The full text of the records below, minus any pictures, should be given back word for word.

Stored items from a collection:
+++

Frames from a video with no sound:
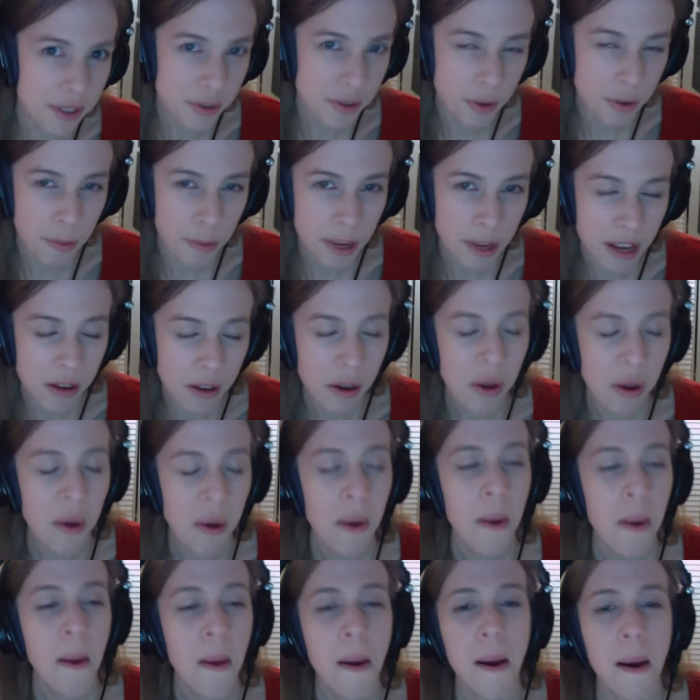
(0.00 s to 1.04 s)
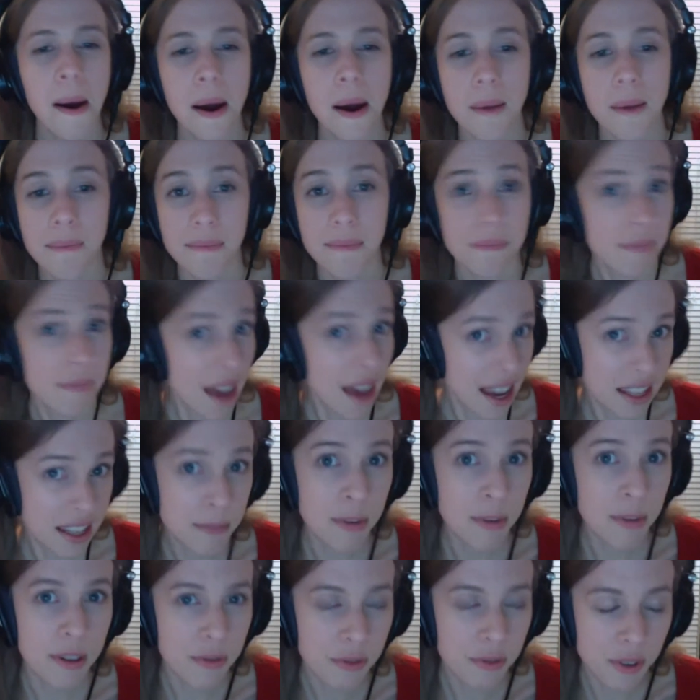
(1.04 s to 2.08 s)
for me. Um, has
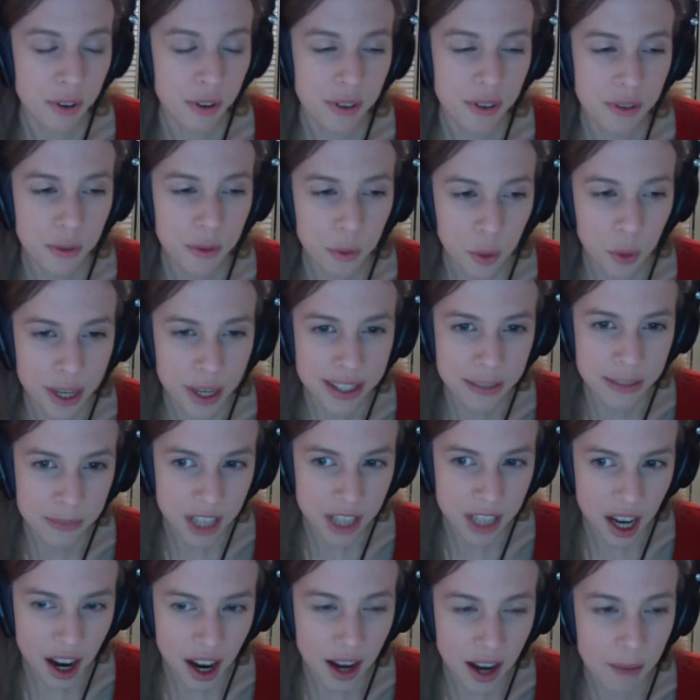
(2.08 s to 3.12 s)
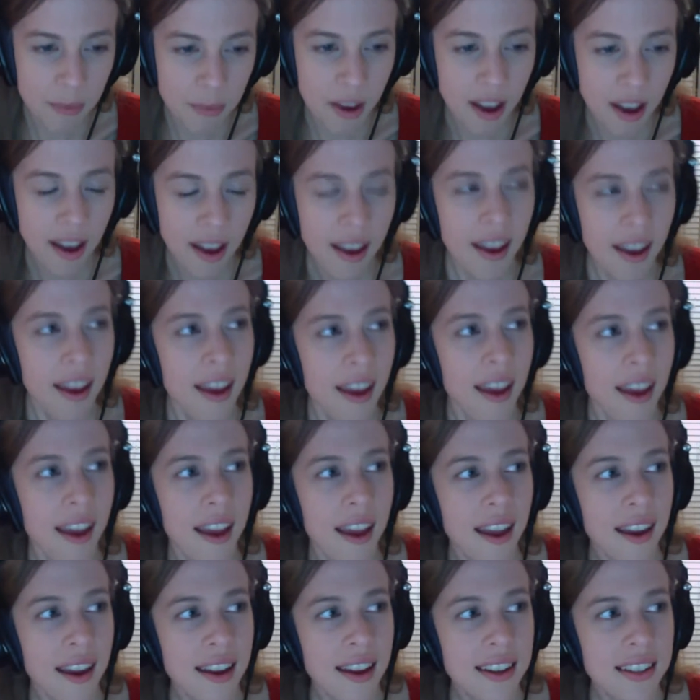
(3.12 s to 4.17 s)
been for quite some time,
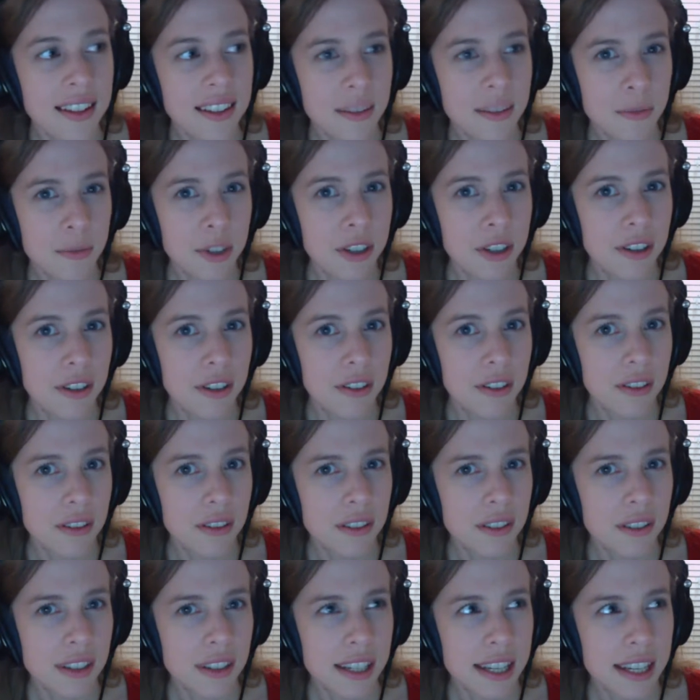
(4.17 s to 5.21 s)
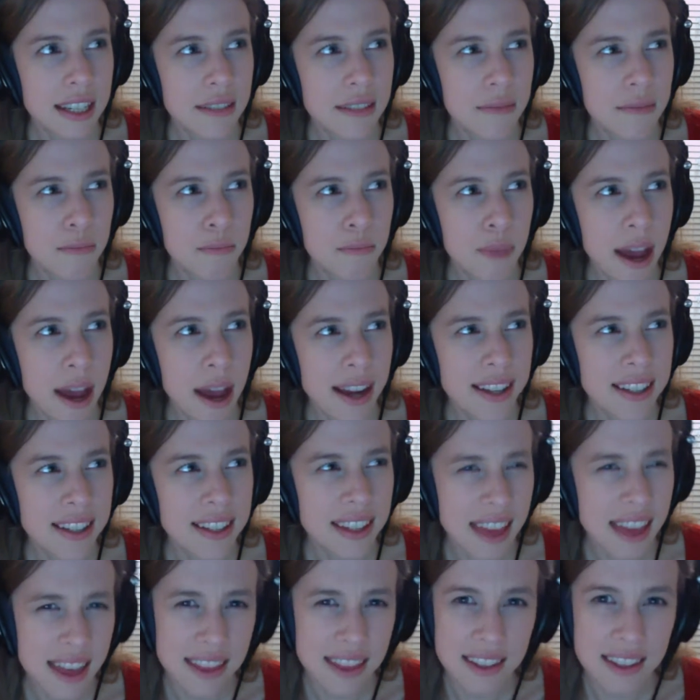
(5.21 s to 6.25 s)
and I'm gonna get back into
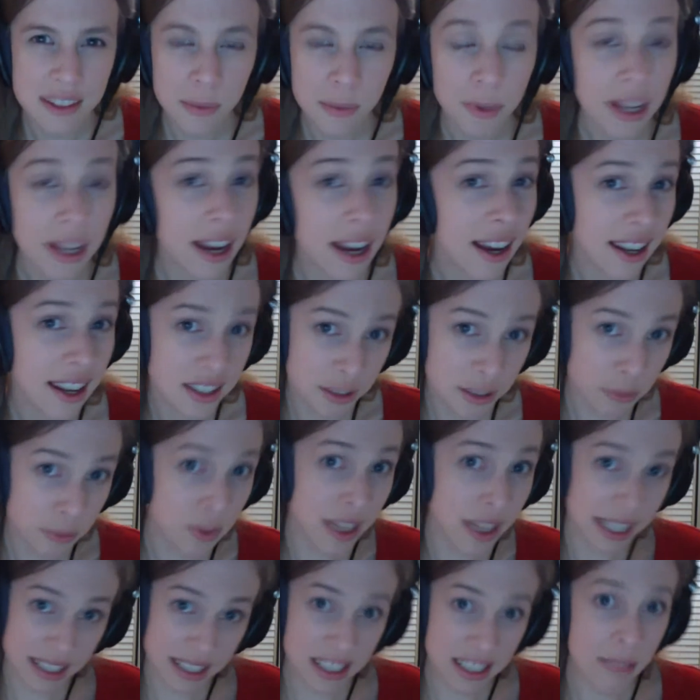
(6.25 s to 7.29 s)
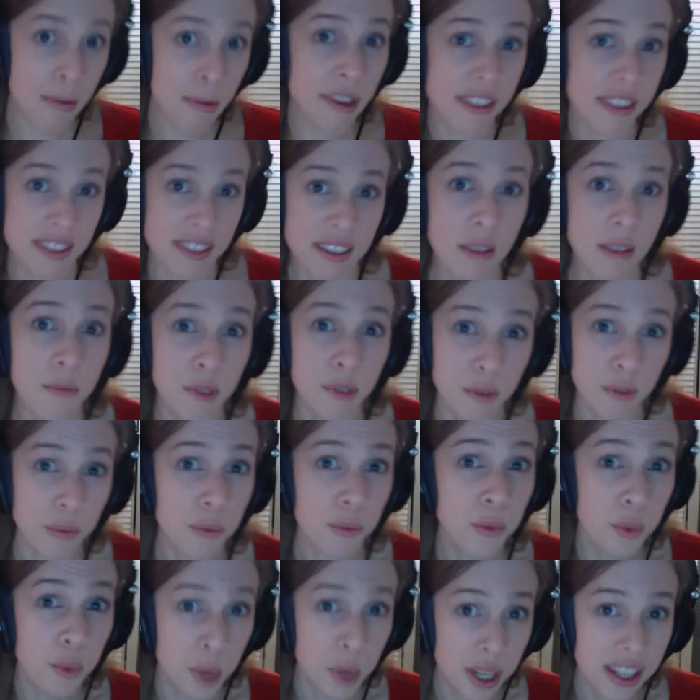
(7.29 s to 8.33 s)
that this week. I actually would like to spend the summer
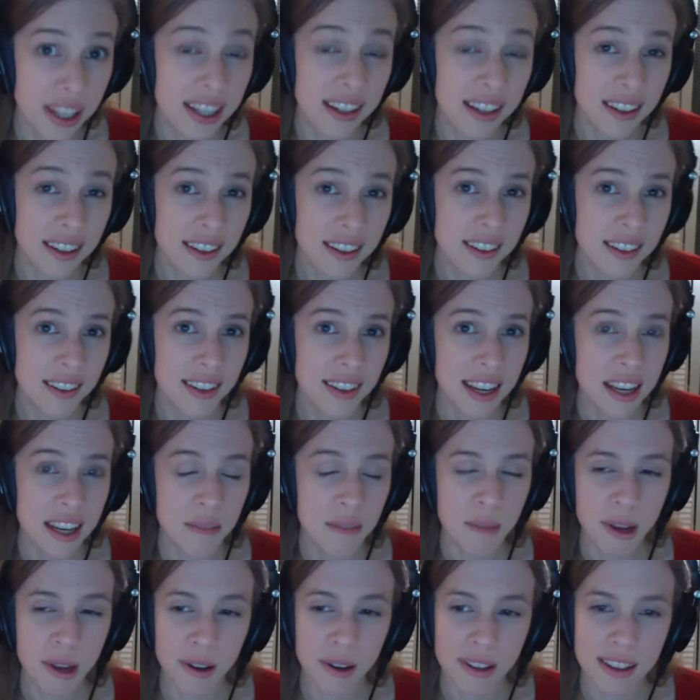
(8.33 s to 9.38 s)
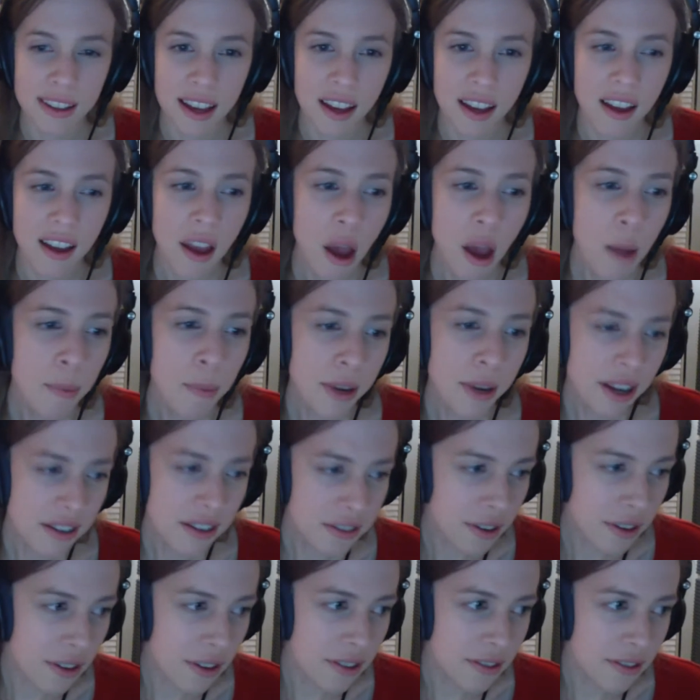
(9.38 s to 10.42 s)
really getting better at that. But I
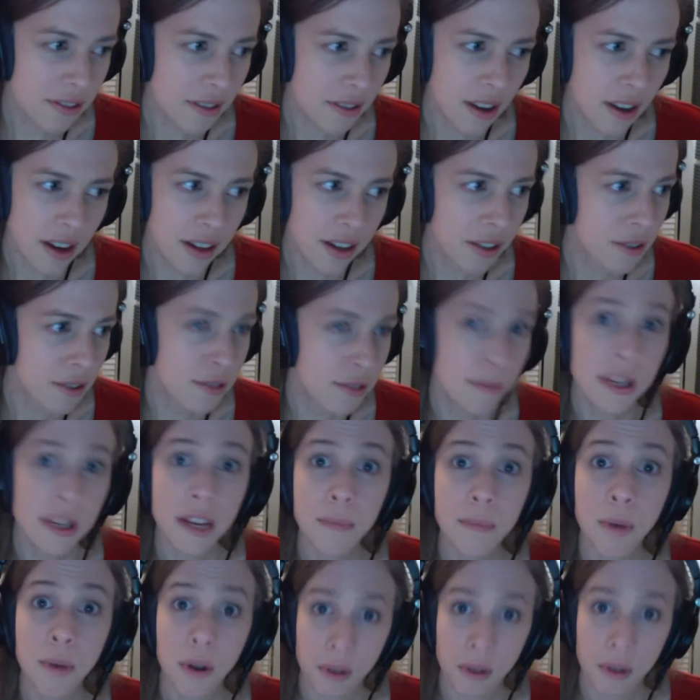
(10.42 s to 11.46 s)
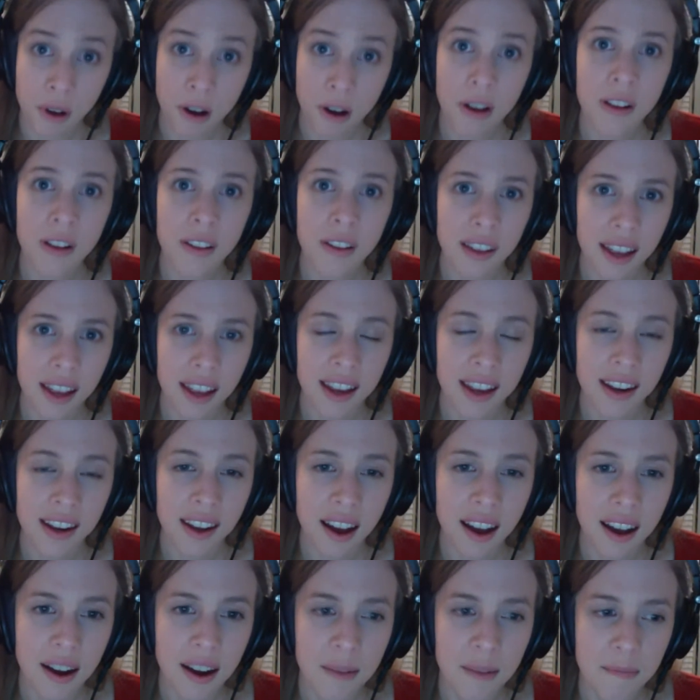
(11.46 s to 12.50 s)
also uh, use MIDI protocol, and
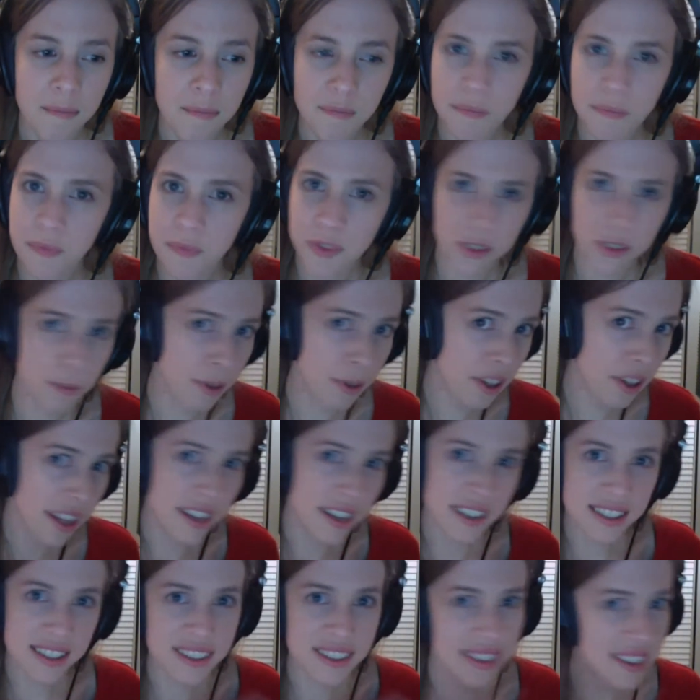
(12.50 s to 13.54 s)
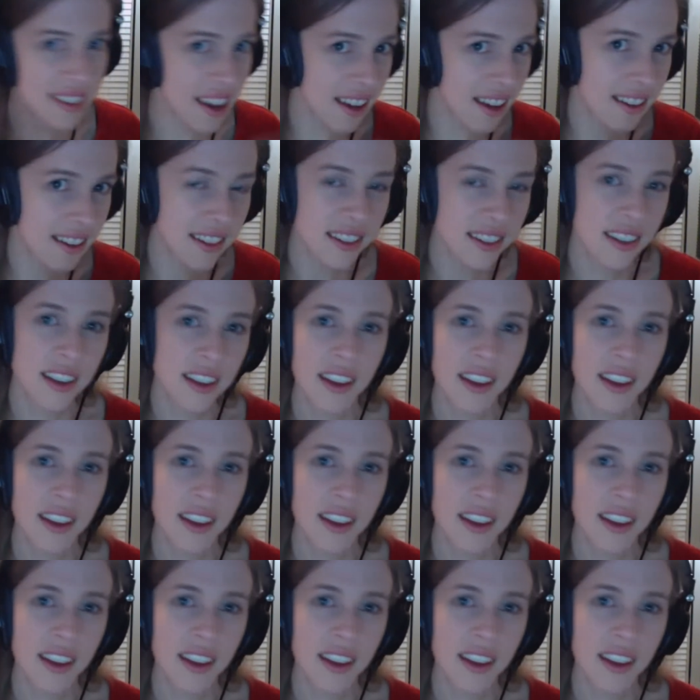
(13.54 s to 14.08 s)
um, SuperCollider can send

+++

SOLUTION TO THIS EXERCISE ▸
Frames from a video with no sound:
(0.00 s to 1.04 s)
(1.04 s to 2.08 s)
for me. Um, has
(2.08 s to 3.12 s)
(3.12 s to 4.17 s)
been for quite some time,
(4.17 s to 5.21 s)
(5.21 s to 6.25 s)
and I'm gonna get back into
(6.25 s to 7.29 s)
(7.29 s to 8.33 s)
that this week. I actually would like to spend the summer
(8.33 s to 9.38 s)
(9.38 s to 10.42 s)
really getting better at that. But I
(10.42 s to 11.46 s)
(11.46 s to 12.50 s)
also uh, use MIDI protocol, and
(12.50 s to 13.54 s)
(13.54 s to 14.08 s)
um, SuperCollider can send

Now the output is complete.